REQUIRED WORK: Somewhere below are a line with "[00:31:13.57]" and a later line with "[00:31:14.77]". Output exactly those lines and all lines between them.

[Stored data entries]
□ □ □ □
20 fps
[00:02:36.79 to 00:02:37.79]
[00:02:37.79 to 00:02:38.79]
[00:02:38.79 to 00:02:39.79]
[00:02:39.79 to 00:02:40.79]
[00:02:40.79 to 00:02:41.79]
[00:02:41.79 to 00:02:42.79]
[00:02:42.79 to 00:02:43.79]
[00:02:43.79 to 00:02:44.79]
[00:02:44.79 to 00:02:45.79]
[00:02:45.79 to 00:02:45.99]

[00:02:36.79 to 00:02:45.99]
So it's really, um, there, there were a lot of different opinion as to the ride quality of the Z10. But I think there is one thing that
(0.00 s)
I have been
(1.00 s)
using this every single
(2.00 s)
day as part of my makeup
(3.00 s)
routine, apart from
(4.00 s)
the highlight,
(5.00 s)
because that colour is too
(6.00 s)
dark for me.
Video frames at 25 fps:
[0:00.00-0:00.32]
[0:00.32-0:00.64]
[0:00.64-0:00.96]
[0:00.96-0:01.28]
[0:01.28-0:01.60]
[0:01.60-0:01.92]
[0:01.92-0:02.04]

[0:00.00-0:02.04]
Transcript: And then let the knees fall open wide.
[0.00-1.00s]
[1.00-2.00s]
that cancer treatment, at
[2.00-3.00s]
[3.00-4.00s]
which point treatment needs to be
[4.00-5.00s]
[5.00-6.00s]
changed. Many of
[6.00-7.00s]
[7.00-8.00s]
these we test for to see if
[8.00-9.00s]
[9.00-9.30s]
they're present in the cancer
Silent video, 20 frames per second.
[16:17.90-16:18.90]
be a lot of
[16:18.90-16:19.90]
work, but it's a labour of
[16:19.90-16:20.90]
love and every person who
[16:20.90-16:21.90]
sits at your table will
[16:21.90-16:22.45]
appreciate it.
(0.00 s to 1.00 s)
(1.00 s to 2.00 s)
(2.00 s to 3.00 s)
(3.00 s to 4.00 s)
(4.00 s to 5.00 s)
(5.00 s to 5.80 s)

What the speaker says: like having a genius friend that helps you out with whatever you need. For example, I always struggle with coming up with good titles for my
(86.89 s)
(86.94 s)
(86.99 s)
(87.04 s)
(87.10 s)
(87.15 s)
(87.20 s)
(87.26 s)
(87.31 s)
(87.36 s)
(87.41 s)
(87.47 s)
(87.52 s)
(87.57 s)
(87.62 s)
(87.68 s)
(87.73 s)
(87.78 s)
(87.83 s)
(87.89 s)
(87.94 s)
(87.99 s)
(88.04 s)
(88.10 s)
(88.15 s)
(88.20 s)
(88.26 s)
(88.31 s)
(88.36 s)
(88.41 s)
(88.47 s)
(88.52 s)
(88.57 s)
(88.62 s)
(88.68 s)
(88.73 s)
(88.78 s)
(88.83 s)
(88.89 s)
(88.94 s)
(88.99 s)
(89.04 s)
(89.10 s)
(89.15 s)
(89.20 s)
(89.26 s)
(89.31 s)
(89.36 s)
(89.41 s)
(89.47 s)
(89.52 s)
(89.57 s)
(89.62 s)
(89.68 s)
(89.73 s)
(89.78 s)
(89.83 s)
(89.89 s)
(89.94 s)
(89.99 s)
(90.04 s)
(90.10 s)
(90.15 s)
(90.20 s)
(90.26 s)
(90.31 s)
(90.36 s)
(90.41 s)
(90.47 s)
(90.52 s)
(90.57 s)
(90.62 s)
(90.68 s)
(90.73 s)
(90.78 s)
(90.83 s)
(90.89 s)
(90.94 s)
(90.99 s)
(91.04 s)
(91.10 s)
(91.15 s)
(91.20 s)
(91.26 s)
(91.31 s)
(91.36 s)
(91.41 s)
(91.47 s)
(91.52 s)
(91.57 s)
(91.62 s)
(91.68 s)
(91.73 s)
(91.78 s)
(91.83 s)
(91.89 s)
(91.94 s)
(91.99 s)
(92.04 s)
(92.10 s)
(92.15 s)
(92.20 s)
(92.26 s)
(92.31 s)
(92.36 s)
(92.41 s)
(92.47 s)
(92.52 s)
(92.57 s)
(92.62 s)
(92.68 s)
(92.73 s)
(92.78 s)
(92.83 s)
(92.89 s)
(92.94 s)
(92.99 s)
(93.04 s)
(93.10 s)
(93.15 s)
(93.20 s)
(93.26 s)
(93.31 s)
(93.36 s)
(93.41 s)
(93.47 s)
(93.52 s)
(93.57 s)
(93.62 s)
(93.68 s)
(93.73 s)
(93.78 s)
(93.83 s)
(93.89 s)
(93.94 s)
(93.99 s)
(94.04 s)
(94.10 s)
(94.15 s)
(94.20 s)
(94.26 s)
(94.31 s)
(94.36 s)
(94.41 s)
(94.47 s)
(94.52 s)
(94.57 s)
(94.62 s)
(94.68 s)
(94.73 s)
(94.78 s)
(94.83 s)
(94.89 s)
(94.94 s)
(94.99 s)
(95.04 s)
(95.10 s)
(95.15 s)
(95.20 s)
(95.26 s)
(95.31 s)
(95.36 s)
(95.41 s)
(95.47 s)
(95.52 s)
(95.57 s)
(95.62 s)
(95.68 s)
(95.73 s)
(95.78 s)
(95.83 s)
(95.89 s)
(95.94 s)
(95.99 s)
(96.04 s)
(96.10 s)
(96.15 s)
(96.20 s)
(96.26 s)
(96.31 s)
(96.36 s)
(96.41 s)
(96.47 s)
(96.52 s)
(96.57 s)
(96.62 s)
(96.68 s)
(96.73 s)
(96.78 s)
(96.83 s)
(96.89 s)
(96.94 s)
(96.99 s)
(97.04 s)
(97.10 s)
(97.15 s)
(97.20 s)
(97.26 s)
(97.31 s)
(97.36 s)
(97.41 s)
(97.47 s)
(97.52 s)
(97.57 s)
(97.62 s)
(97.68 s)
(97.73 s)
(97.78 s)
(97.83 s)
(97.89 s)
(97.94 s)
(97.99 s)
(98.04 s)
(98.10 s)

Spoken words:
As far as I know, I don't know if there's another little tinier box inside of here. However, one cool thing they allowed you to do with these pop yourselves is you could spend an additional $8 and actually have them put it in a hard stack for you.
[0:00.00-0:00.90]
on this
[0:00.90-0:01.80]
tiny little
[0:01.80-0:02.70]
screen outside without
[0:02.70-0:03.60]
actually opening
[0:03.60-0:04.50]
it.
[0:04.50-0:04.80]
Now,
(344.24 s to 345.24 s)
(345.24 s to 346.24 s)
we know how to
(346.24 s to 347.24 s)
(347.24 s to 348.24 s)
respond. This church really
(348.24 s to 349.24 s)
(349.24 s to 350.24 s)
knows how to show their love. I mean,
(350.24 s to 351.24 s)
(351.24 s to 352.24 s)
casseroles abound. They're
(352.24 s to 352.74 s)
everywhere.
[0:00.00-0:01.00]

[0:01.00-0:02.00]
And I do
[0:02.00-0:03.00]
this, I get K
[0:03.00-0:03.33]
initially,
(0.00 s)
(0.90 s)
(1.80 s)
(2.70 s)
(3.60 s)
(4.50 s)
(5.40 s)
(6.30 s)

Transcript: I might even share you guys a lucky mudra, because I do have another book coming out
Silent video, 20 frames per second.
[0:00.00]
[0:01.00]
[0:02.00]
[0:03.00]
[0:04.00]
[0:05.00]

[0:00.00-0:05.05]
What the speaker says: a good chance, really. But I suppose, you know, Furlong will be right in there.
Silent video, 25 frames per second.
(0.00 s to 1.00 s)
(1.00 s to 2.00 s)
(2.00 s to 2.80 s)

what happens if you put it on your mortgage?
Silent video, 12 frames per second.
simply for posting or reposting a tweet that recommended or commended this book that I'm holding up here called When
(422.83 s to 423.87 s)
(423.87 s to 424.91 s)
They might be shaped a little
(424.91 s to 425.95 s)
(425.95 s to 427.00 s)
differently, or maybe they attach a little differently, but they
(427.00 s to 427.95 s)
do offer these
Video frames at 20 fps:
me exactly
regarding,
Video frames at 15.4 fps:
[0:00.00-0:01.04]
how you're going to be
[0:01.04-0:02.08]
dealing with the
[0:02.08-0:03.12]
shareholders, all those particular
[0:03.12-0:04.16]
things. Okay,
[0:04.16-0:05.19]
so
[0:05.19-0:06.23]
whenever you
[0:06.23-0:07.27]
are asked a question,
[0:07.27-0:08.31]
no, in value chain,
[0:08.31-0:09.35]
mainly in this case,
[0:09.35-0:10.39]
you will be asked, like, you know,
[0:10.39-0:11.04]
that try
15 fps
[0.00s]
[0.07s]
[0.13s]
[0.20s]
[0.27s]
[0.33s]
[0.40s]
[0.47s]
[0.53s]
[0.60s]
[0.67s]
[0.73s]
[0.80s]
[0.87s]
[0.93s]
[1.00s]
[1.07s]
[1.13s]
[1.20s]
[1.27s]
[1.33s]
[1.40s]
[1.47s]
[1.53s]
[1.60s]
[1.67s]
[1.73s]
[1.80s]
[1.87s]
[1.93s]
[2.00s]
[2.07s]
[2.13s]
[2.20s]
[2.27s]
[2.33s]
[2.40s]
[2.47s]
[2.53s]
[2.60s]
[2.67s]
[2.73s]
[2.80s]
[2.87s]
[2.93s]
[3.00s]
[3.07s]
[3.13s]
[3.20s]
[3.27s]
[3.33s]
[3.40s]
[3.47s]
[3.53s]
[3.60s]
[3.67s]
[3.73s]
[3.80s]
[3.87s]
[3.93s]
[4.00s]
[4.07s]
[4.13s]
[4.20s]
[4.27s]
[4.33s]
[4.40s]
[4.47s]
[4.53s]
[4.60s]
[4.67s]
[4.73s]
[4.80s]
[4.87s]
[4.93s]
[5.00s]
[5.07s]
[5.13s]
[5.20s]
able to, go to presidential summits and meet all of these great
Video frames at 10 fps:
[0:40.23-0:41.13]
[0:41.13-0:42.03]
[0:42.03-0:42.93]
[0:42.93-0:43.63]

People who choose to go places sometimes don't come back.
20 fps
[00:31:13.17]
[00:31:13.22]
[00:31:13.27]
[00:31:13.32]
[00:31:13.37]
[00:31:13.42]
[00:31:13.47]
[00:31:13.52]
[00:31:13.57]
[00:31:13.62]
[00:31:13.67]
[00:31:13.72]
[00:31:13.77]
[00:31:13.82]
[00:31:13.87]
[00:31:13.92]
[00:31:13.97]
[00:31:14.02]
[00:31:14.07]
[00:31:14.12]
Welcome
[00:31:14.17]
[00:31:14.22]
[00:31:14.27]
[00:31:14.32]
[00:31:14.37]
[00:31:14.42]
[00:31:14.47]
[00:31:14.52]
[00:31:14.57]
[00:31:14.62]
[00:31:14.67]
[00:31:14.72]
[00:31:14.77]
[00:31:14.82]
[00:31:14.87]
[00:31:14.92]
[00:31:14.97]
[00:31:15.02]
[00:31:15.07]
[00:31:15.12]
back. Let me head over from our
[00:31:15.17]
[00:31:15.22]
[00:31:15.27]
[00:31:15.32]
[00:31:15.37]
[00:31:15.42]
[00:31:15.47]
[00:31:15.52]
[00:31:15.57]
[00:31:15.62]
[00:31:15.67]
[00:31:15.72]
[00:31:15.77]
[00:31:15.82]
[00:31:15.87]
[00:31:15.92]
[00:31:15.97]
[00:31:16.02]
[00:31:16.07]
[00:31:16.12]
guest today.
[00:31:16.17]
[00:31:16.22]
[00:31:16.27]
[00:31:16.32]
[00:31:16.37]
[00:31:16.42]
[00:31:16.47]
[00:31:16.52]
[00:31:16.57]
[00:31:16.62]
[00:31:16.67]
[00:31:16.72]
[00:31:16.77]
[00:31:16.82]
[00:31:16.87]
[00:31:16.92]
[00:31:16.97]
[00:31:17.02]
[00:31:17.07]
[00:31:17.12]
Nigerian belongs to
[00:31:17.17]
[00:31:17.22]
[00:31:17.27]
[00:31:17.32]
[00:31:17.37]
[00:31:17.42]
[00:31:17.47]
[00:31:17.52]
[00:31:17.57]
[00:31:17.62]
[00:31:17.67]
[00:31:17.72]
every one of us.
□ □ □ □
EXERCISE RESULT:
[00:31:13.57]
[00:31:13.62]
[00:31:13.67]
[00:31:13.72]
[00:31:13.77]
[00:31:13.82]
[00:31:13.87]
[00:31:13.92]
[00:31:13.97]
[00:31:14.02]
[00:31:14.07]
[00:31:14.12]
Welcome
[00:31:14.17]
[00:31:14.22]
[00:31:14.27]
[00:31:14.32]
[00:31:14.37]
[00:31:14.42]
[00:31:14.47]
[00:31:14.52]
[00:31:14.57]
[00:31:14.62]
[00:31:14.67]
[00:31:14.72]
[00:31:14.77]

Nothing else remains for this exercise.